This request header contains the names of the form fields being validated.
When seeing this header, the server is expected
to validate (but not save) the form submission and render a new form state with validation errors.
See the documentation for [up-validate] for more information
on how server-side validation works in Unpoly.
Let's look at a registration form that uses [up-validate] to validate form groups
as the user completes fields:
<form action="proxy.php?url=/users">
<fieldset>
<label for="email" up-validate>E-mail</label> <!-- mark: up-validate -->
<input type="text" id="email" name="email">
</fieldset>
<fieldset>
<label for="password" up-validate>Password</label> <!-- mark: up-validate -->
<input type="password" id="password" name="password">
</fieldset>
<button type="submit">Register</button>
</form>
When the email input is changed, Unpoly will submit the form with an
additional X-Up-Validate header:
X-Up-Validate: email
X-Up-Target: fieldset:has(#email)
If multiple validations are batched into a single request,
X-Up-Validate contains a space-separated list of all validating field names:
X-Up-Validate: email password
X-Up-Target: fieldset:has(#password), fieldset:has(#email)

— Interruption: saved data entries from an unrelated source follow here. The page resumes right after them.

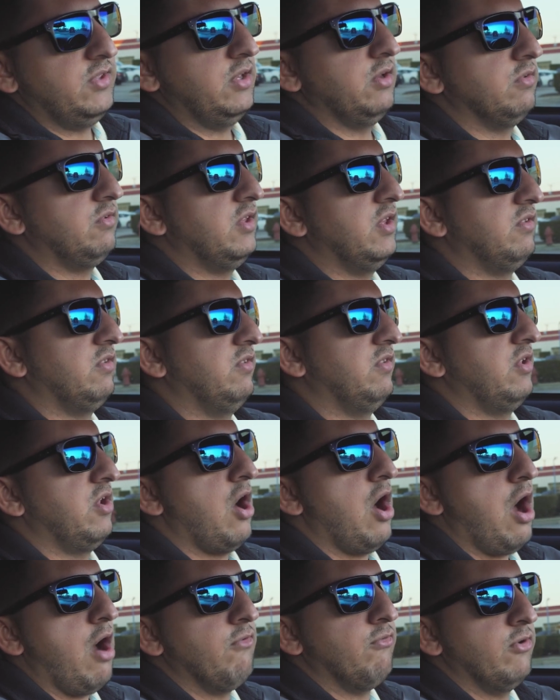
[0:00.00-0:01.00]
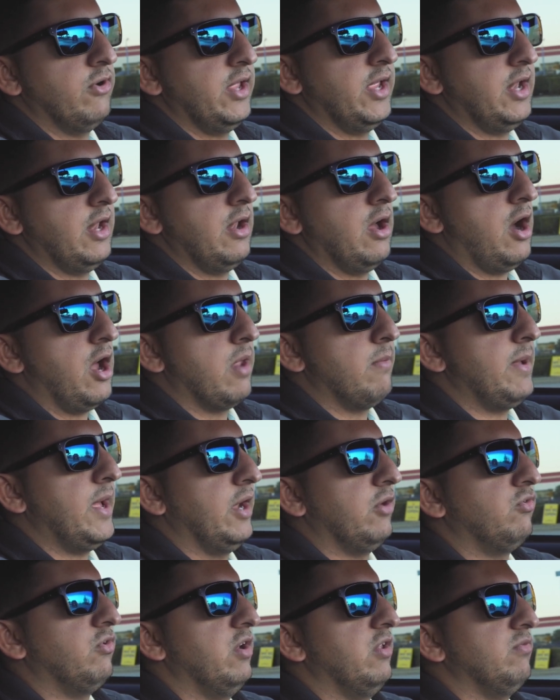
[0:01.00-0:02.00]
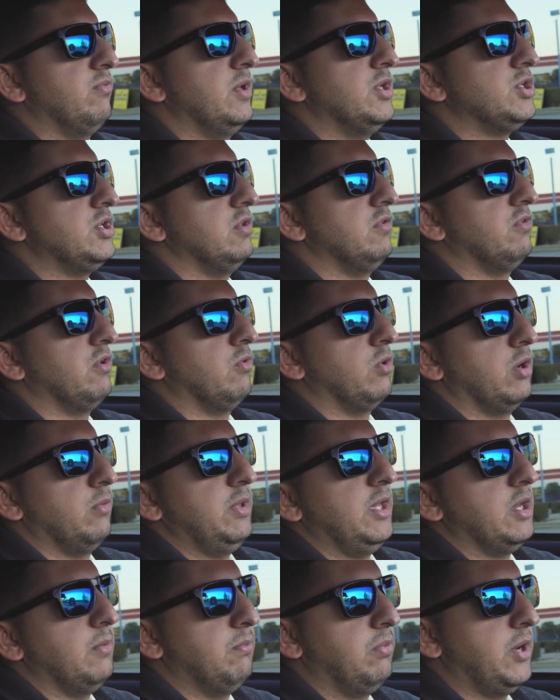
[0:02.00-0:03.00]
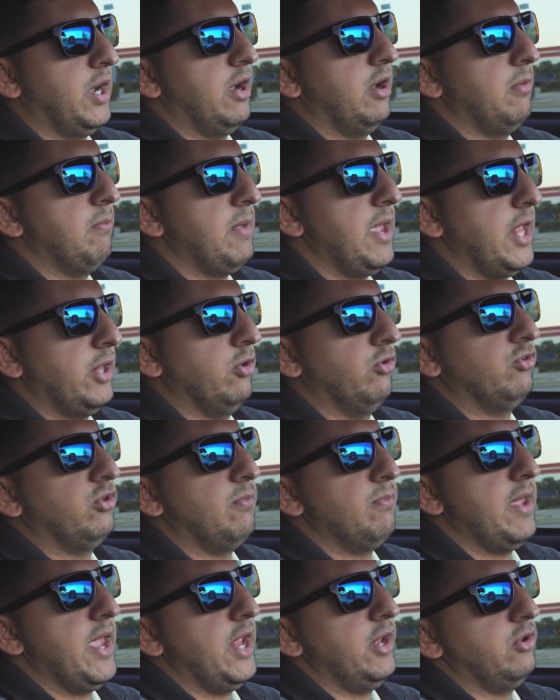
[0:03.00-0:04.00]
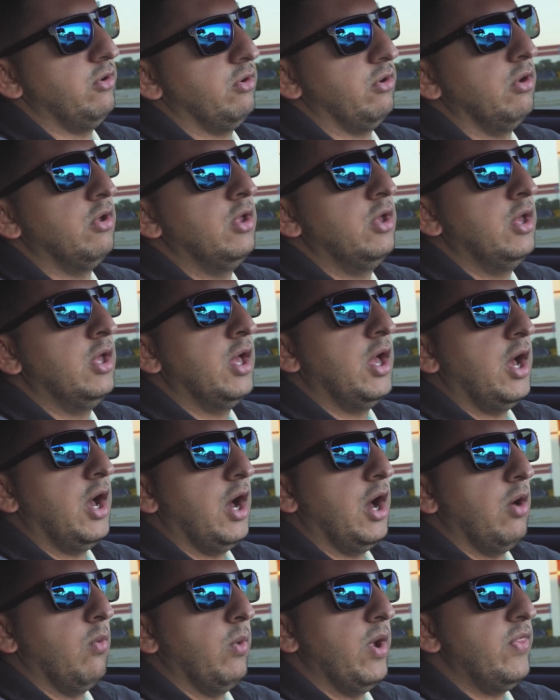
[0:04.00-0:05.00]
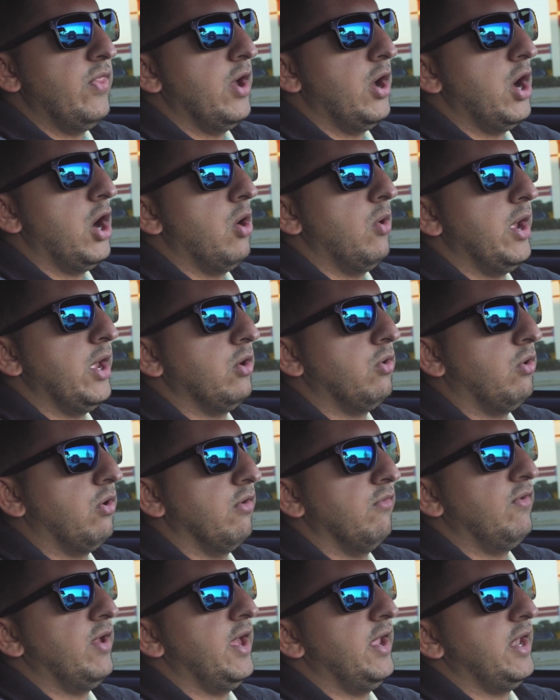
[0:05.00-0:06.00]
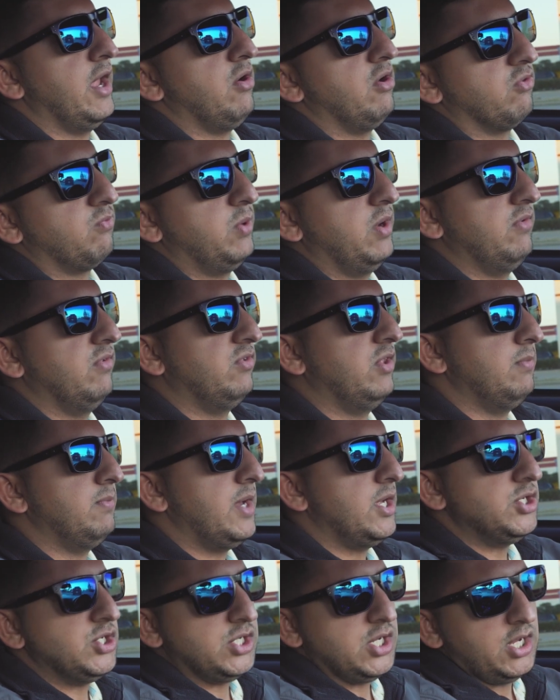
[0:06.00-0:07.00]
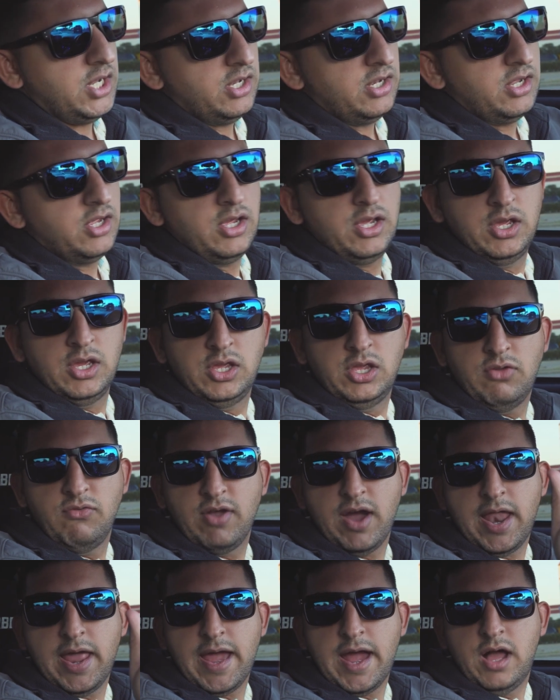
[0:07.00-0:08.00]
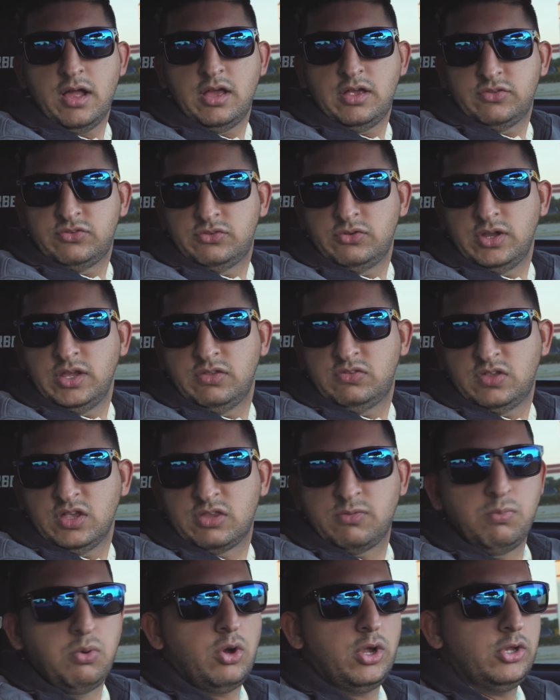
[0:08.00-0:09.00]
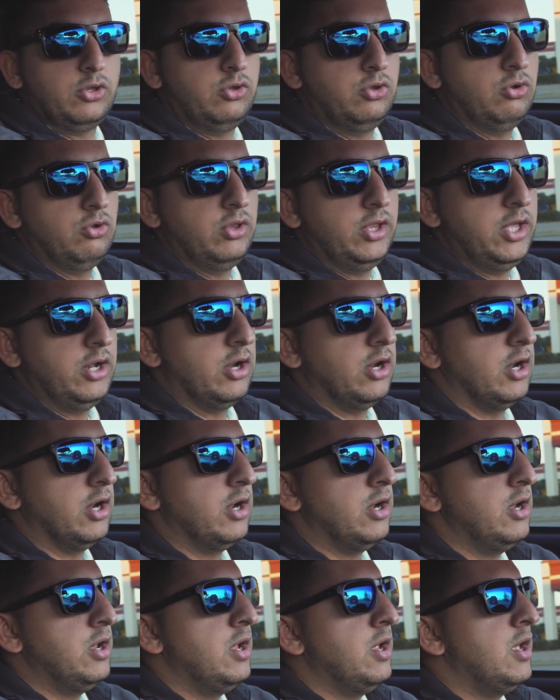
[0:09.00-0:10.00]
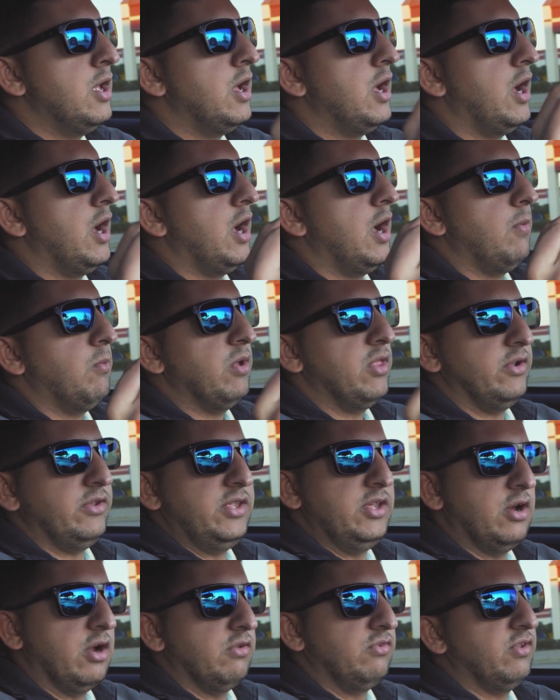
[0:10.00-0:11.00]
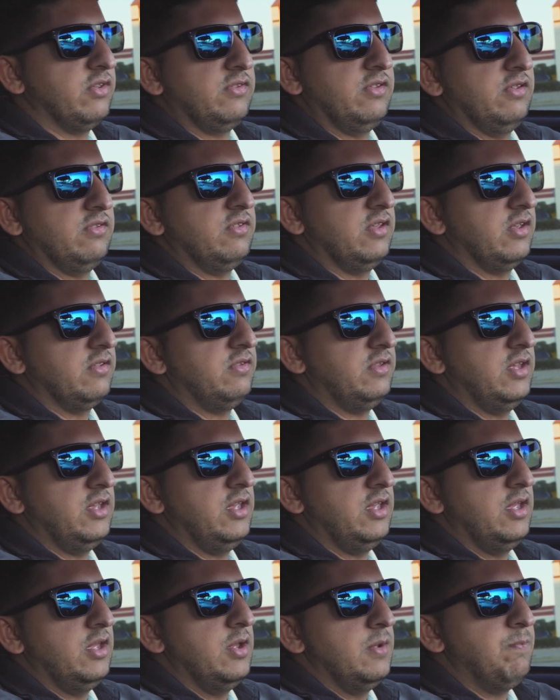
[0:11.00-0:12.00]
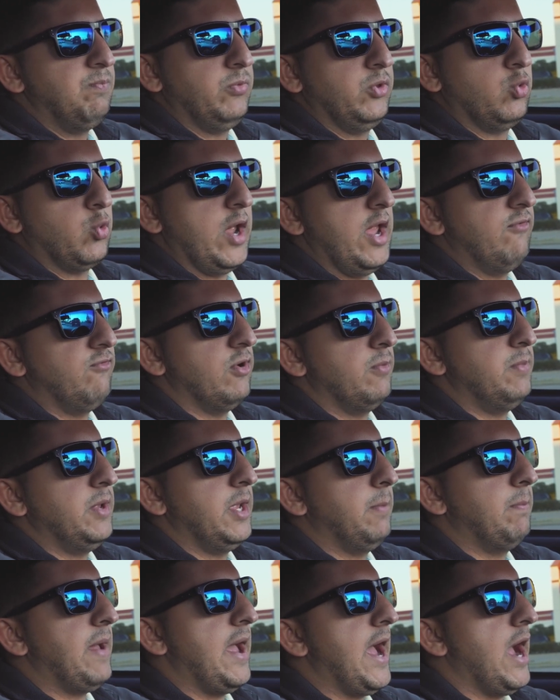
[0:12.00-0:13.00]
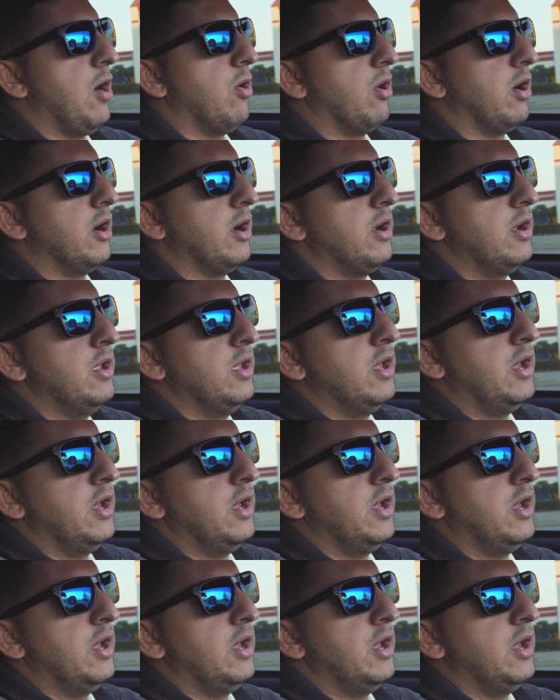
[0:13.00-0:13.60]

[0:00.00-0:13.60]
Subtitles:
Z06 isn't offered in an automatic transmission, so we're going to be comparing manual to manual with the 08 Corvette. Now, as previously mentioned, you've got an LS3 6.2 liter with a TR6060, great for big power,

When up.validate() is called with a non-field element, Unpoly might not know
which element triggered the validation. In that case the header value will be :unknown:
X-Up-Validate: :unknown
X-Up-Target: .preview
Validating a long form may cause the X-Up-Validate header to become excessively long.
This may cause web infrastructure to reject the request with a 413 Entity Too Large error.
To prevent this, the header value is set to :unknown if its length exceeds up.protocol.config.maxHeaderSize.